═════ Study material

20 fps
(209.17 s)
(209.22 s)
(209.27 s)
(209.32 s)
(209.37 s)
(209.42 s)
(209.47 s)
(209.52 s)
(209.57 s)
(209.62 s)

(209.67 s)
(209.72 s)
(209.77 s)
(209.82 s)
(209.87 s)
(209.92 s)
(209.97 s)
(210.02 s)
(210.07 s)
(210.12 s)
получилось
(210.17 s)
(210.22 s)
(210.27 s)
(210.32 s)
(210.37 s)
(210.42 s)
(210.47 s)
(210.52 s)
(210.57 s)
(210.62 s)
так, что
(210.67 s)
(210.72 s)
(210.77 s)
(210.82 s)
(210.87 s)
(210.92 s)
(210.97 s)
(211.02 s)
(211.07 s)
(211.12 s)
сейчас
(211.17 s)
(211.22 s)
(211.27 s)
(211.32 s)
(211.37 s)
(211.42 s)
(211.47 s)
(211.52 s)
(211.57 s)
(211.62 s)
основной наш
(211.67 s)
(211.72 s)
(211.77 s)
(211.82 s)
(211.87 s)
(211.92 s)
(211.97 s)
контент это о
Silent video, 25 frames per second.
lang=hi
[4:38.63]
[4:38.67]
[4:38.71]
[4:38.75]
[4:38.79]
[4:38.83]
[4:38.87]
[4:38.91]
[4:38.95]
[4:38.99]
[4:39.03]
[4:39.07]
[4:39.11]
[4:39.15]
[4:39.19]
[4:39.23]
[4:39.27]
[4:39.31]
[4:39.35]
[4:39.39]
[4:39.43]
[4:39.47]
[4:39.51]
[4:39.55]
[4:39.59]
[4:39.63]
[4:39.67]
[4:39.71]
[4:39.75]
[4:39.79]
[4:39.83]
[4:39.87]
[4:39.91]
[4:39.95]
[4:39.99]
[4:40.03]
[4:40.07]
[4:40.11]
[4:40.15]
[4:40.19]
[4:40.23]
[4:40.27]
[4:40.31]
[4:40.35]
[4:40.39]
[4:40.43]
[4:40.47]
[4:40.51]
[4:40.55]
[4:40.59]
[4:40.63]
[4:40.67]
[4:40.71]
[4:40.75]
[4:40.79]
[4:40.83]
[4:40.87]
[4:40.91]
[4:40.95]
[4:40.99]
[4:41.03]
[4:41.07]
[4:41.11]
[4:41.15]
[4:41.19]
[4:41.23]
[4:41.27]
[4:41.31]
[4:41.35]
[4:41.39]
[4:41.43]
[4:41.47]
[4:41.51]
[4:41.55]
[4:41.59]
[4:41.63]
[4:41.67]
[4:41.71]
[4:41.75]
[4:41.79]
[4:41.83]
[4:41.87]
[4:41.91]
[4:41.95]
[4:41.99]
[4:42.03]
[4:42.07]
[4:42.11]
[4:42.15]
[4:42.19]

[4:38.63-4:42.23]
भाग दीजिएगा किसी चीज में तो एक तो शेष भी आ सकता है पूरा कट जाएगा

══════════
═════ Study material

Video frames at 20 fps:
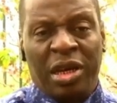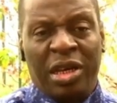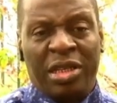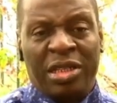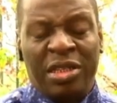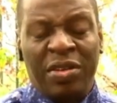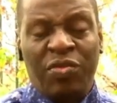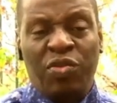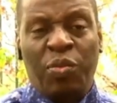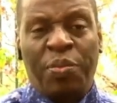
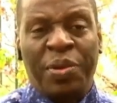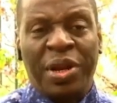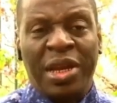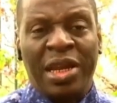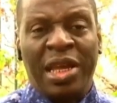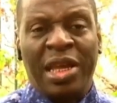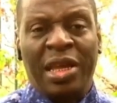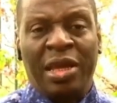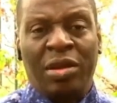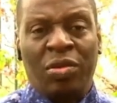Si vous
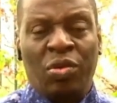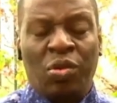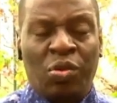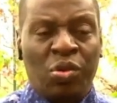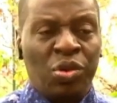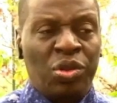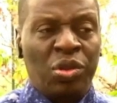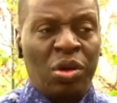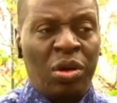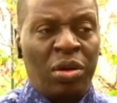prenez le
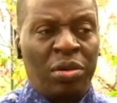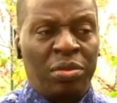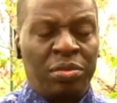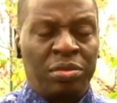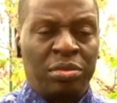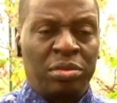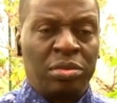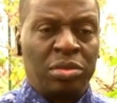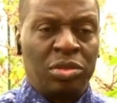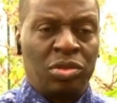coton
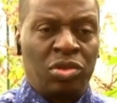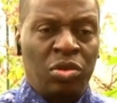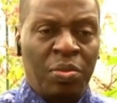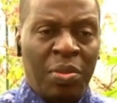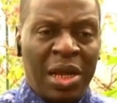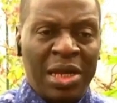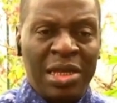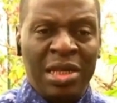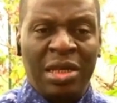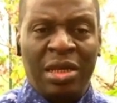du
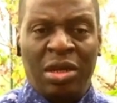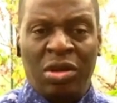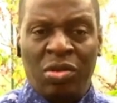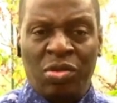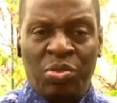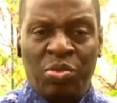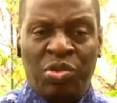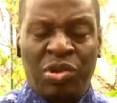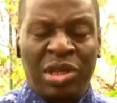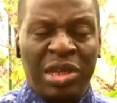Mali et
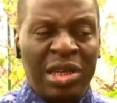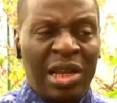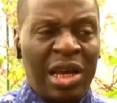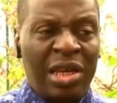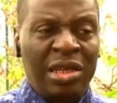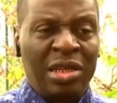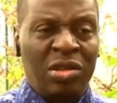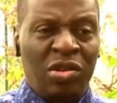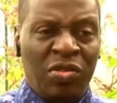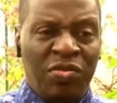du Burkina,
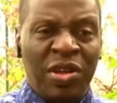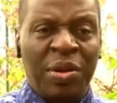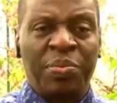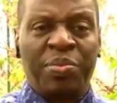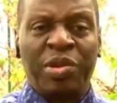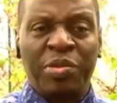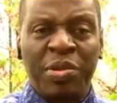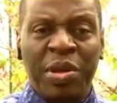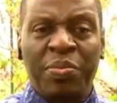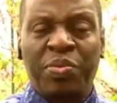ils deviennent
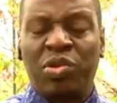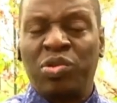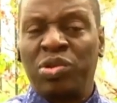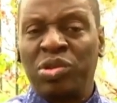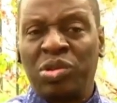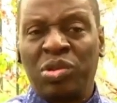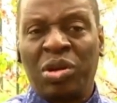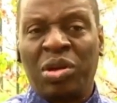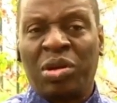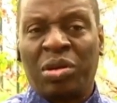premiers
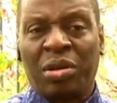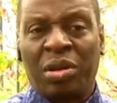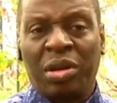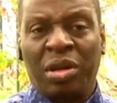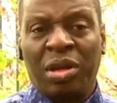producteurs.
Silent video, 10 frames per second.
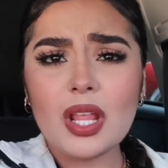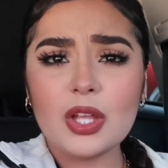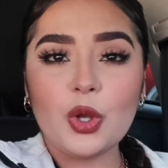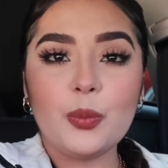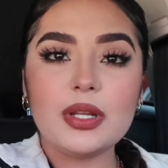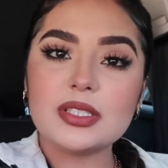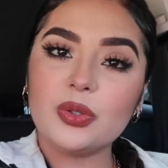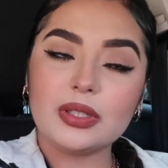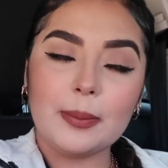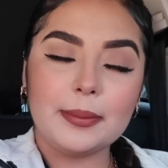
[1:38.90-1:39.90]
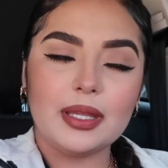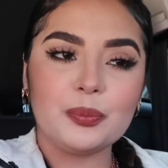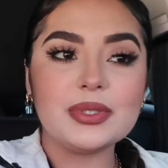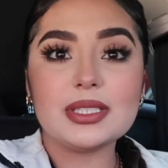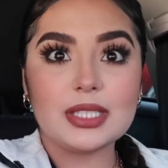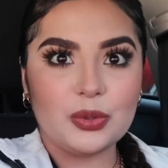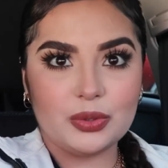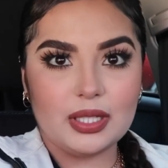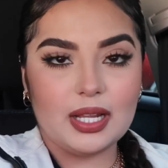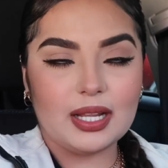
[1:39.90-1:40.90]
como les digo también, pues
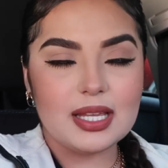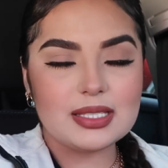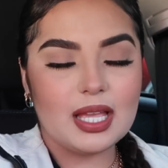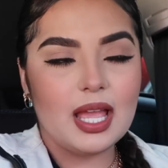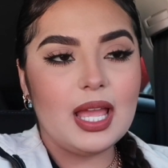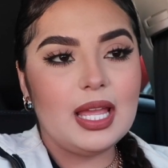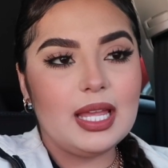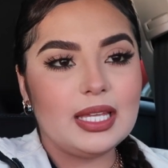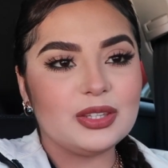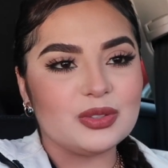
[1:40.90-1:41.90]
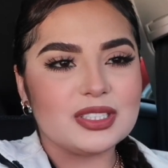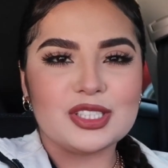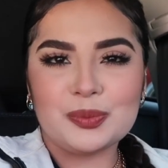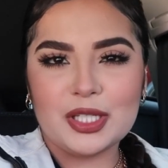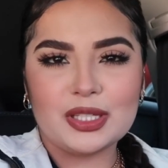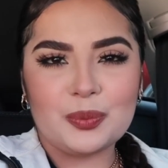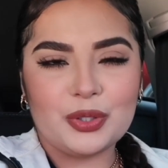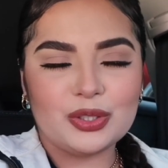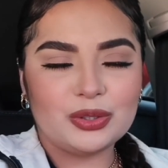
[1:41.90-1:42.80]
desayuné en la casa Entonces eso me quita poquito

══════════

Work instructions >>
Every line above that includes the word "Silent" should be listed.

Answer section >>
Silent video, 25 frames per second.
Silent video, 10 frames per second.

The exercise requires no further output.